Exercise objective: Without the images, repeat every line of the listing verbatim.

Data shown:
--*--
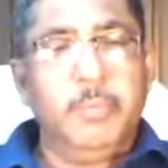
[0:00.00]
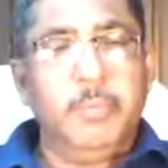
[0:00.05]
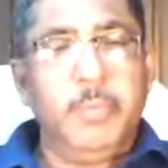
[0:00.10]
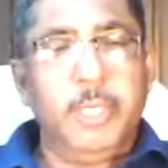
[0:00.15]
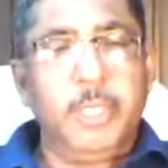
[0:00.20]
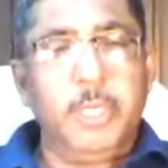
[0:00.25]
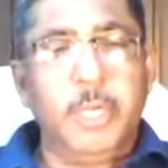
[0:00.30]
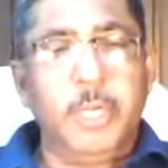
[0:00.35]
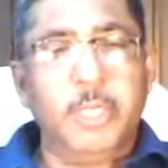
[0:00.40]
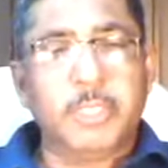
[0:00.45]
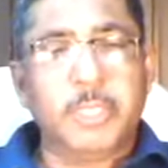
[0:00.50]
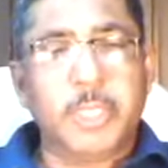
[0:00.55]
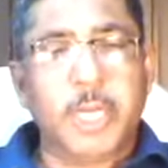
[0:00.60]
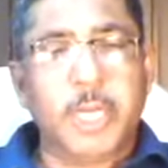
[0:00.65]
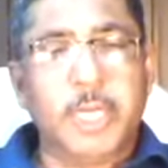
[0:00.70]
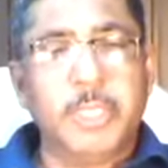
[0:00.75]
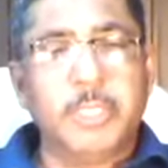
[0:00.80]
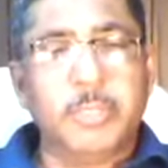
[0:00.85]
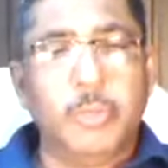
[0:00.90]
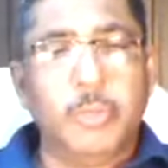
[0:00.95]
Because
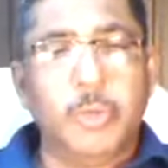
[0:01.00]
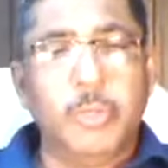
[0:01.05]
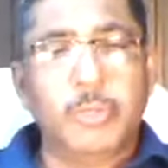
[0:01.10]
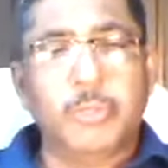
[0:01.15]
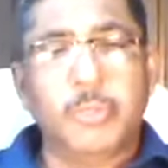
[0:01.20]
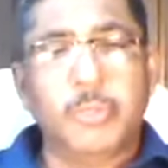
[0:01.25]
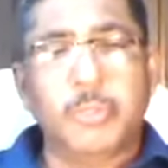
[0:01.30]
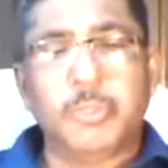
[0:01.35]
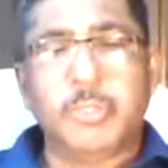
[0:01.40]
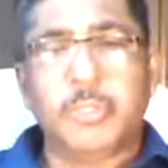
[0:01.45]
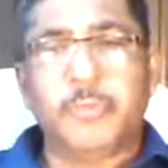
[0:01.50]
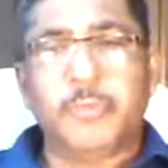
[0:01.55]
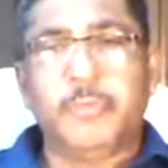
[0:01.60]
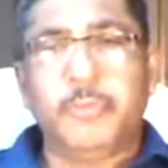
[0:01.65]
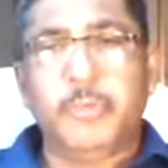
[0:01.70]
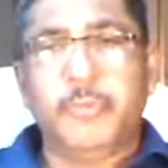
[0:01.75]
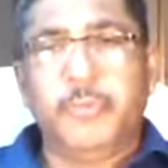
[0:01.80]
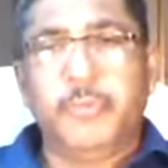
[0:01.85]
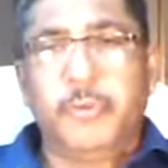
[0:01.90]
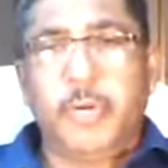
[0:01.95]
Christ also
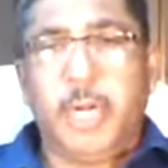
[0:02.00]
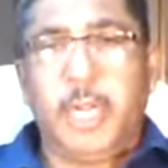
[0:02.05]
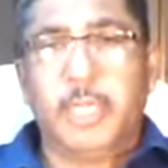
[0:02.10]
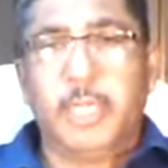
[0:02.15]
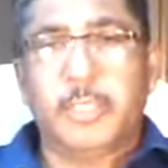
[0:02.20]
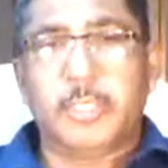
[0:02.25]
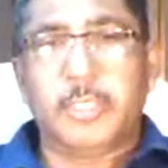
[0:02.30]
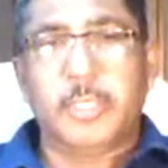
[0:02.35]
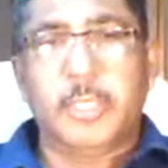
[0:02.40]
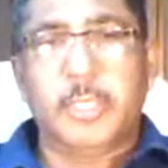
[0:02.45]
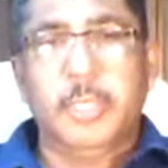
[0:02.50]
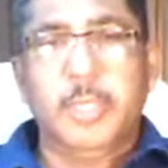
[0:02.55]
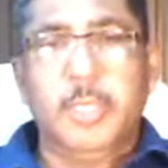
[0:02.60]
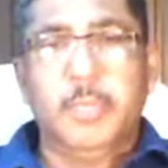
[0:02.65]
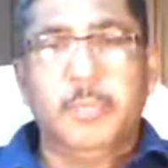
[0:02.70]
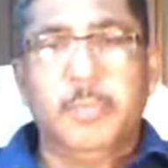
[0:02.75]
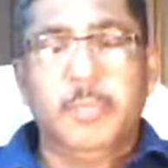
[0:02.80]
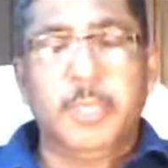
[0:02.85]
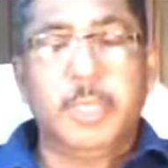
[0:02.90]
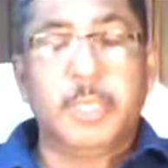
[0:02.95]
suffered for us.
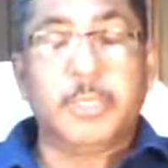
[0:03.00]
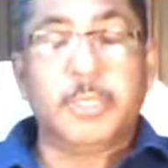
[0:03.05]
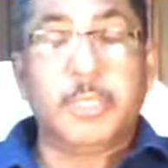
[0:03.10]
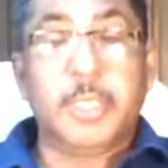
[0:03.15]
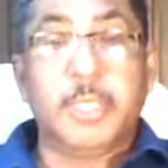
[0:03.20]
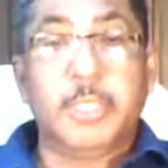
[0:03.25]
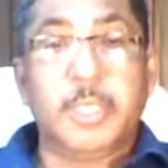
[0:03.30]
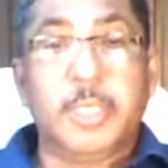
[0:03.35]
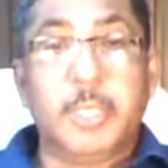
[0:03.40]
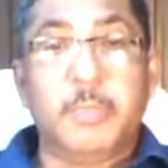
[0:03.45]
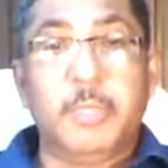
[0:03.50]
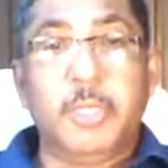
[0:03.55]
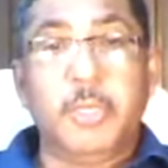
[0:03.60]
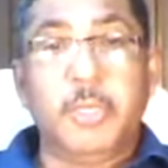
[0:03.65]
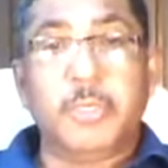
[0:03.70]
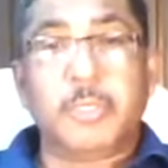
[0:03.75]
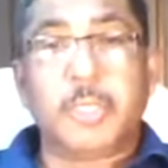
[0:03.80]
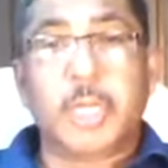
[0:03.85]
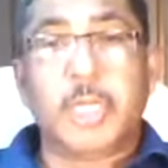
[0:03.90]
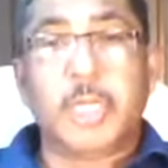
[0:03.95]
Peter says that
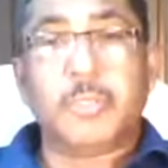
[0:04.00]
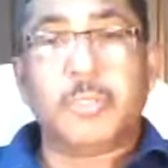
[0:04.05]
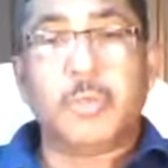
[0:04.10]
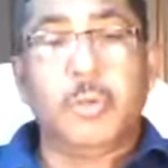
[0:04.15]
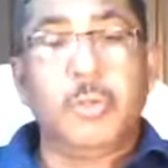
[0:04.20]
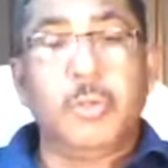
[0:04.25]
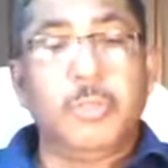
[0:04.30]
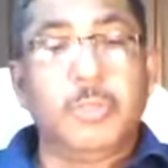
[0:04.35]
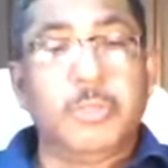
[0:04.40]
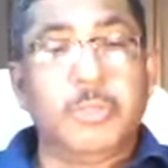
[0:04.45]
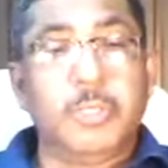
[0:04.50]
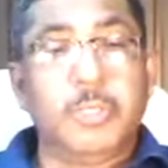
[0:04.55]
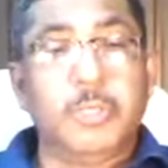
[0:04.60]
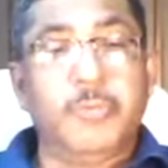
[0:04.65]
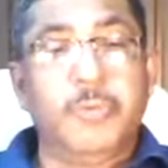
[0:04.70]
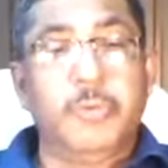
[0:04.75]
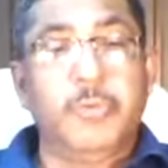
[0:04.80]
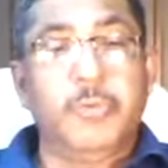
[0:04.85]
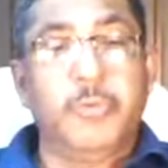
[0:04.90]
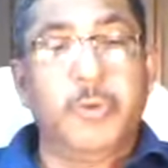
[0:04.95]
because Christ also
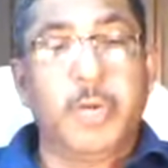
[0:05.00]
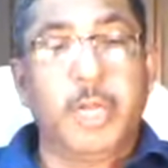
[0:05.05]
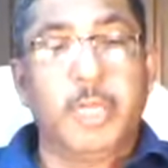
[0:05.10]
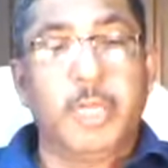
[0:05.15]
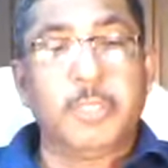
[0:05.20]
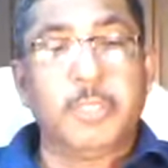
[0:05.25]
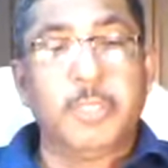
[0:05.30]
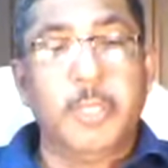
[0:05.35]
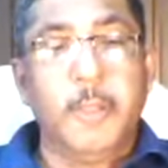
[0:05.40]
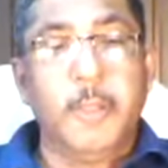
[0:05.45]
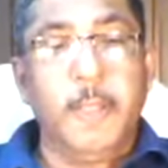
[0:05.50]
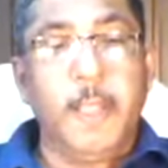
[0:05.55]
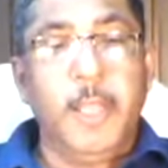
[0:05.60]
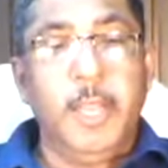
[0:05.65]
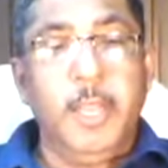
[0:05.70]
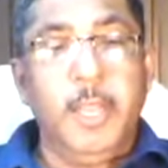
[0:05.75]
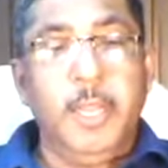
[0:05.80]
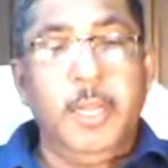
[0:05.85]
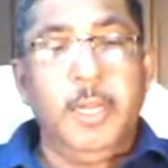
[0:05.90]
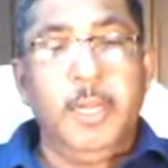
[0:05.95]
suffered for us,
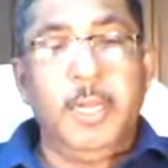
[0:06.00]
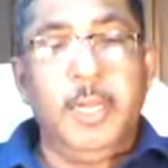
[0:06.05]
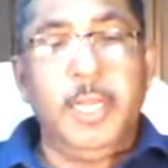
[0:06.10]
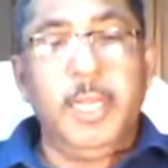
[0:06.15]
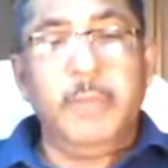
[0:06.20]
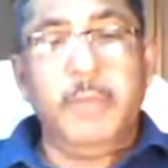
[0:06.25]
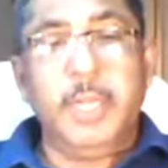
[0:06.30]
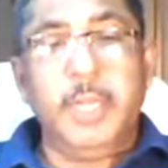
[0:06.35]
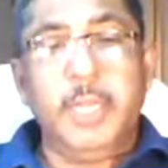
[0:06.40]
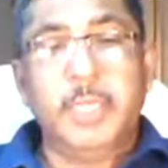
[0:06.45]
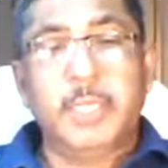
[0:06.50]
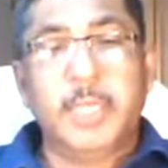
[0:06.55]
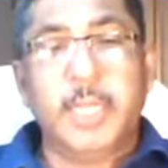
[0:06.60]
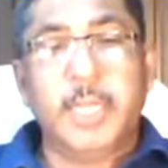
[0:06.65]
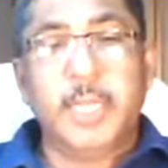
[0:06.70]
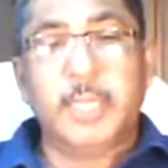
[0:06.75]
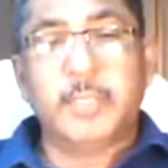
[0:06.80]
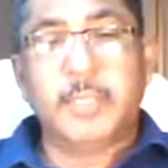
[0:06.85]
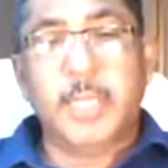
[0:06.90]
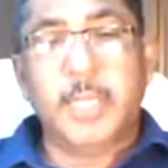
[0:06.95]
leaving us
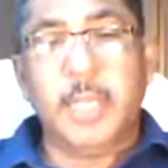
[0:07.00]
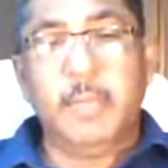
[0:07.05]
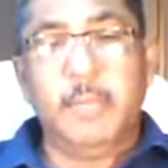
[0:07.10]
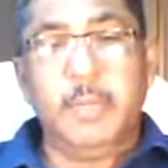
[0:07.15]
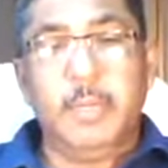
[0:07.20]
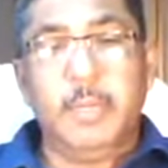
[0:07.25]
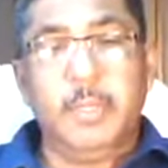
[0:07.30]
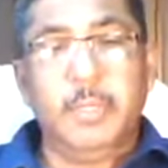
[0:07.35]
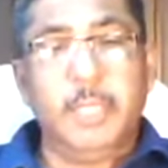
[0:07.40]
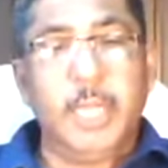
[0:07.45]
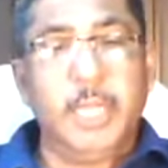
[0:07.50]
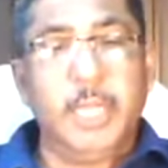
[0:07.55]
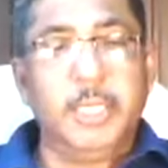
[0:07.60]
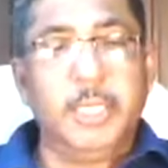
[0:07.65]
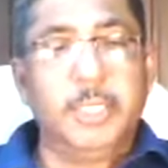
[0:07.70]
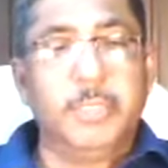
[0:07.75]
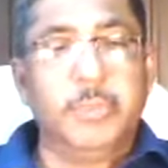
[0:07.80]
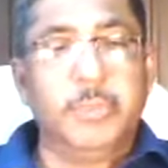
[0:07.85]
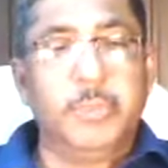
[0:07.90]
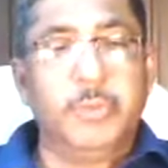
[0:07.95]
an example that
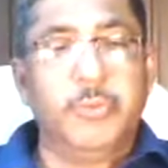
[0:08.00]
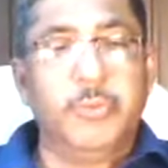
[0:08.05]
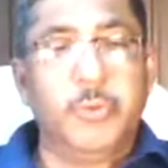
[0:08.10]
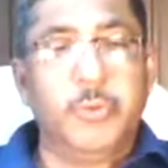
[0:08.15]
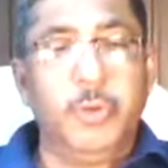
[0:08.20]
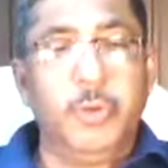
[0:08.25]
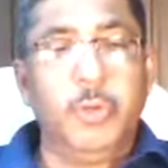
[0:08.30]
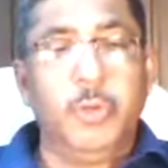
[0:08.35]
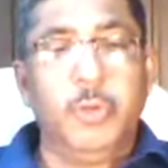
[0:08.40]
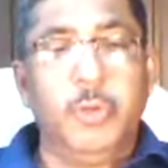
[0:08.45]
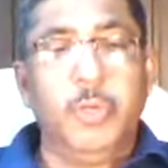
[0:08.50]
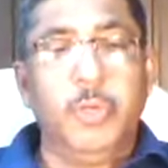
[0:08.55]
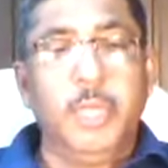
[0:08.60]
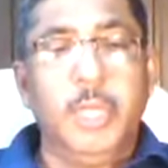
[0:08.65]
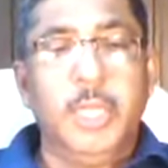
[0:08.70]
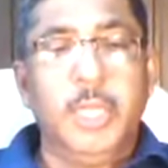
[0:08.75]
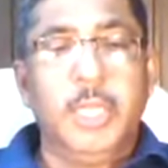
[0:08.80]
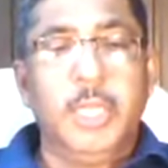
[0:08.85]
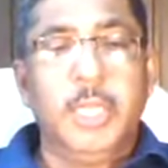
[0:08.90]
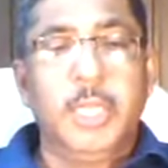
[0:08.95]
we should follow
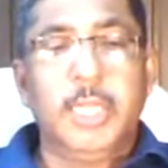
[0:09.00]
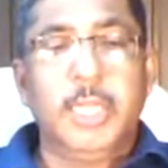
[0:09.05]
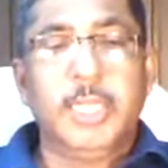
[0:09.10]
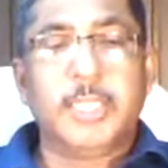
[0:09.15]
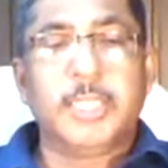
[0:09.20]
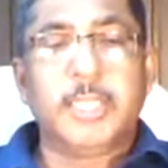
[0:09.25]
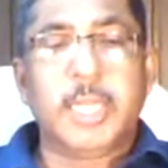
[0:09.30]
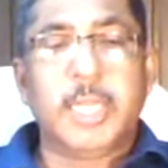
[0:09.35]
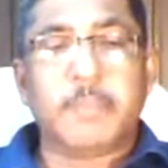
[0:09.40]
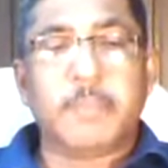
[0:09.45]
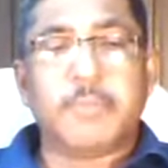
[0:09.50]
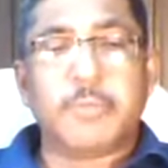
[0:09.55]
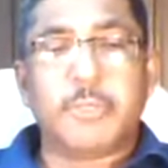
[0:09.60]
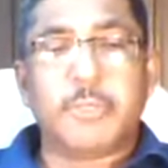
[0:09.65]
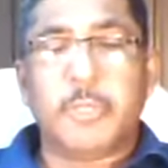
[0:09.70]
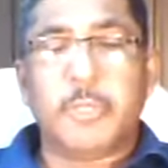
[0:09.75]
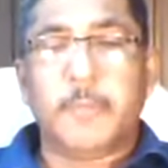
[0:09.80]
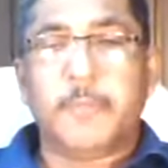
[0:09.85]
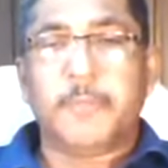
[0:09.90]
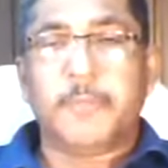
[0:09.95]
his
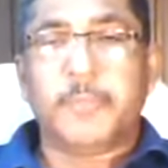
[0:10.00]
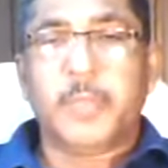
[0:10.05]
steps.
--*--
Your solution:
[0:00.00]
[0:00.05]
[0:00.10]
[0:00.15]
[0:00.20]
[0:00.25]
[0:00.30]
[0:00.35]
[0:00.40]
[0:00.45]
[0:00.50]
[0:00.55]
[0:00.60]
[0:00.65]
[0:00.70]
[0:00.75]
[0:00.80]
[0:00.85]
[0:00.90]
[0:00.95]
Because
[0:01.00]
[0:01.05]
[0:01.10]
[0:01.15]
[0:01.20]
[0:01.25]
[0:01.30]
[0:01.35]
[0:01.40]
[0:01.45]
[0:01.50]
[0:01.55]
[0:01.60]
[0:01.65]
[0:01.70]
[0:01.75]
[0:01.80]
[0:01.85]
[0:01.90]
[0:01.95]
Christ also
[0:02.00]
[0:02.05]
[0:02.10]
[0:02.15]
[0:02.20]
[0:02.25]
[0:02.30]
[0:02.35]
[0:02.40]
[0:02.45]
[0:02.50]
[0:02.55]
[0:02.60]
[0:02.65]
[0:02.70]
[0:02.75]
[0:02.80]
[0:02.85]
[0:02.90]
[0:02.95]
suffered for us.
[0:03.00]
[0:03.05]
[0:03.10]
[0:03.15]
[0:03.20]
[0:03.25]
[0:03.30]
[0:03.35]
[0:03.40]
[0:03.45]
[0:03.50]
[0:03.55]
[0:03.60]
[0:03.65]
[0:03.70]
[0:03.75]
[0:03.80]
[0:03.85]
[0:03.90]
[0:03.95]
Peter says that
[0:04.00]
[0:04.05]
[0:04.10]
[0:04.15]
[0:04.20]
[0:04.25]
[0:04.30]
[0:04.35]
[0:04.40]
[0:04.45]
[0:04.50]
[0:04.55]
[0:04.60]
[0:04.65]
[0:04.70]
[0:04.75]
[0:04.80]
[0:04.85]
[0:04.90]
[0:04.95]
because Christ also
[0:05.00]
[0:05.05]
[0:05.10]
[0:05.15]
[0:05.20]
[0:05.25]
[0:05.30]
[0:05.35]
[0:05.40]
[0:05.45]
[0:05.50]
[0:05.55]
[0:05.60]
[0:05.65]
[0:05.70]
[0:05.75]
[0:05.80]
[0:05.85]
[0:05.90]
[0:05.95]
suffered for us,
[0:06.00]
[0:06.05]
[0:06.10]
[0:06.15]
[0:06.20]
[0:06.25]
[0:06.30]
[0:06.35]
[0:06.40]
[0:06.45]
[0:06.50]
[0:06.55]
[0:06.60]
[0:06.65]
[0:06.70]
[0:06.75]
[0:06.80]
[0:06.85]
[0:06.90]
[0:06.95]
leaving us
[0:07.00]
[0:07.05]
[0:07.10]
[0:07.15]
[0:07.20]
[0:07.25]
[0:07.30]
[0:07.35]
[0:07.40]
[0:07.45]
[0:07.50]
[0:07.55]
[0:07.60]
[0:07.65]
[0:07.70]
[0:07.75]
[0:07.80]
[0:07.85]
[0:07.90]
[0:07.95]
an example that
[0:08.00]
[0:08.05]
[0:08.10]
[0:08.15]
[0:08.20]
[0:08.25]
[0:08.30]
[0:08.35]
[0:08.40]
[0:08.45]
[0:08.50]
[0:08.55]
[0:08.60]
[0:08.65]
[0:08.70]
[0:08.75]
[0:08.80]
[0:08.85]
[0:08.90]
[0:08.95]
we should follow
[0:09.00]
[0:09.05]
[0:09.10]
[0:09.15]
[0:09.20]
[0:09.25]
[0:09.30]
[0:09.35]
[0:09.40]
[0:09.45]
[0:09.50]
[0:09.55]
[0:09.60]
[0:09.65]
[0:09.70]
[0:09.75]
[0:09.80]
[0:09.85]
[0:09.90]
[0:09.95]
his
[0:10.00]
[0:10.05]
steps.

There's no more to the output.